An ode to used books.




I have always loved reading, but fell hard for books when I was eight. We were living in an amateur’s converted barn with questionable heat and electricity, and no TV. A friend of my mother’s gave me a dusty cardboard box full of golden-spined classics. It was a bonanza, an embarrassment of riches.

Crammed into the box, amid cobwebs that were definitely older than I was, I found well loved copies of Gone With The Wind, Black Beauty, and all the books in the Anne of Green Gables series. Over the course of that blustery winter I read and re-read those books. Scarlett O’Hara and Anne Shirley became as familiar to me as sisters, and the books that contained them were my most loved possessions.

There is beauty and utility in a used book. They are functional– the preciousness has been worn out of them. The spines have been cracked, the work of breaking them in has already been done. They might not look as good, but the story or information is the same. A book can be read and passed on, and continue to be loved and be useful. We have become so attached to newness as a value, always looking for something that no one else has touched, whatever is most cutting edge. I like to think of the life cycle of a book, shelves it has lived on, hands that have held it. Books gain richness over time, and the more we share them the richer they become.

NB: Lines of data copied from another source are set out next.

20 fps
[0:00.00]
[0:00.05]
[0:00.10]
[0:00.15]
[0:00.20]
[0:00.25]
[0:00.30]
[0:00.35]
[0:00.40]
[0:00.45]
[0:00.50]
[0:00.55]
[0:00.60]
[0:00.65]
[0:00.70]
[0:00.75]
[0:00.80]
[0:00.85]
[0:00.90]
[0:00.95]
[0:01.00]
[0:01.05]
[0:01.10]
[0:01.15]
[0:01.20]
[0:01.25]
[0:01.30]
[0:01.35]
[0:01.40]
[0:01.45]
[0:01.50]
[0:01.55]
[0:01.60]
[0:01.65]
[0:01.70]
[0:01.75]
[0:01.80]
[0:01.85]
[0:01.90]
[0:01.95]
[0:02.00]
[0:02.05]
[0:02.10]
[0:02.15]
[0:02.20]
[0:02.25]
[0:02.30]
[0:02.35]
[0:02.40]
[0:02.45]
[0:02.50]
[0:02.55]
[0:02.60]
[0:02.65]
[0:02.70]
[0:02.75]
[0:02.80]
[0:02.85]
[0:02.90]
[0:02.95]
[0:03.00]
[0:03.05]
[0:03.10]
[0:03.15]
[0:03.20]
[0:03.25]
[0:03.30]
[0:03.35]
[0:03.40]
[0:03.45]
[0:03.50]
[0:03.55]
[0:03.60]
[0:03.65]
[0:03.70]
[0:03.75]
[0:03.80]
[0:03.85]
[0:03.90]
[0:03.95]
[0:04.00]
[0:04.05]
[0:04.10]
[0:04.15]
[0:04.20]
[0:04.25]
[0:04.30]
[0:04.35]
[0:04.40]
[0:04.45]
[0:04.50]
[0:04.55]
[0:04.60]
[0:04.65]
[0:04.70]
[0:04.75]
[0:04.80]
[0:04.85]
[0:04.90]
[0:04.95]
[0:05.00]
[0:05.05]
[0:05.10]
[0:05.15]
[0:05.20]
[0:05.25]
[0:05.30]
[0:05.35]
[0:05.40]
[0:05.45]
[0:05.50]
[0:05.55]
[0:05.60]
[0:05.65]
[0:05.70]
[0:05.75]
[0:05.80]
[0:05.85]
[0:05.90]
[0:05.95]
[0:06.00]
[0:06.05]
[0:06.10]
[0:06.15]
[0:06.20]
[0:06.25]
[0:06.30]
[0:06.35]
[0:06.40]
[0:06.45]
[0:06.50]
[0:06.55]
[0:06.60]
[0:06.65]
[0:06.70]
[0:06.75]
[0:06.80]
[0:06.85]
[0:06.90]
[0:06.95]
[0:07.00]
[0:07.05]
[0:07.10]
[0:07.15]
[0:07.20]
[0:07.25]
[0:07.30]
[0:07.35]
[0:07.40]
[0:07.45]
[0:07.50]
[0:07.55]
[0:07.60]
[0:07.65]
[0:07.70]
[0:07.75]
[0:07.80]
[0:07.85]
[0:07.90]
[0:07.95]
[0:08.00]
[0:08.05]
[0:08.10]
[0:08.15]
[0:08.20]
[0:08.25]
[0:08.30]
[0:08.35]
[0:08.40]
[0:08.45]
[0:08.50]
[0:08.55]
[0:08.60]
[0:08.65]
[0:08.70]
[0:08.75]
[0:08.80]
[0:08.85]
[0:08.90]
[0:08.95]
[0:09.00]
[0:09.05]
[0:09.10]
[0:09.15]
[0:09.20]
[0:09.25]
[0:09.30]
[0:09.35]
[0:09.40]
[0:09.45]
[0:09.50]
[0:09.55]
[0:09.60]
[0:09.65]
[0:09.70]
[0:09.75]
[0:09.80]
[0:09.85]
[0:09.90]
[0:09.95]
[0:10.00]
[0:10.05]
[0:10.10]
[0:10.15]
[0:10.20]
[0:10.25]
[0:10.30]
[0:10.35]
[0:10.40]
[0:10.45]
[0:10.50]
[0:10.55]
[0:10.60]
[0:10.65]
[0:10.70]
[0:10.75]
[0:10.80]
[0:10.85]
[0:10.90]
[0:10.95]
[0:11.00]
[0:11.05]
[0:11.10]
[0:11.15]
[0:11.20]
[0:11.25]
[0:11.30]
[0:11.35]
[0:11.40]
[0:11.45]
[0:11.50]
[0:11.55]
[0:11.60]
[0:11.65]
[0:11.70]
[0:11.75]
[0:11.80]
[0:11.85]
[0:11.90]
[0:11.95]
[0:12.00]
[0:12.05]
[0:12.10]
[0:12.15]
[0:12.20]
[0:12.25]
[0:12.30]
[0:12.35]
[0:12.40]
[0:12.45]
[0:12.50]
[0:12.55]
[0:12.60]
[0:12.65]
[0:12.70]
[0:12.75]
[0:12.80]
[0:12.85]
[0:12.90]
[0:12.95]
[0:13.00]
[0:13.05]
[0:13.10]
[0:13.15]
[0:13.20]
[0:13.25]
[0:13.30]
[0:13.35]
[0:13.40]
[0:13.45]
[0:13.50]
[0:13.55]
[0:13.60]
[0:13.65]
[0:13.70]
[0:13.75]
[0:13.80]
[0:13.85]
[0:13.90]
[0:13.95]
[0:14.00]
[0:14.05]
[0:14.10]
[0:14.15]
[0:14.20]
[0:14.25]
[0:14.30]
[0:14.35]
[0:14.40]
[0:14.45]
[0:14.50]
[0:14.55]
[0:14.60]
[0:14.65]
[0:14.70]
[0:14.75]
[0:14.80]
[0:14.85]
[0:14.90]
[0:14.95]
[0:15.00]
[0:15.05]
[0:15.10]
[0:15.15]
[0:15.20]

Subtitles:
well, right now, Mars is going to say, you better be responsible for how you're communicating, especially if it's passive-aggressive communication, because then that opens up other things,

In my early twenties I spent a winter living in London, England, bartending at night and serving in a café during daylight hours. I made very little money, but every Sunday afternoon a man would set up a blanket on the street across from the café to sell books and I would allow myself that little indulgence–a book a week, to be savoured and dog-eared until the next week’s “Lit Church” came around.

Used books are often like little gifts from the universe, picked up at garage sales and in thrift stores, little treasures in amongst discarded knick-knacks and old hockey gear. Some are discovered in moments of desperation. I know a woman who often drives to the free corner library in Cumberland in the middle of the night in her pyjamas when she runs out of books. While travelling I read every battered book Maeve Binchy has ever written, in a sort of desperate frenzy, because they were the only books in English on the hostel shelves. In Sayulita, I nearly cried when I found a Michael Ondaatje book in the musty stacks of oft-found Clive Cussler and John Grisham novels, available in pre-loved abundance for the millions who enjoy them.

Good books transcend the mania of trend: they can be read in any decade and a good story will still be a good story; good information will still be good information. Through books old and new we are offered a portal into other times, places, and ways of being.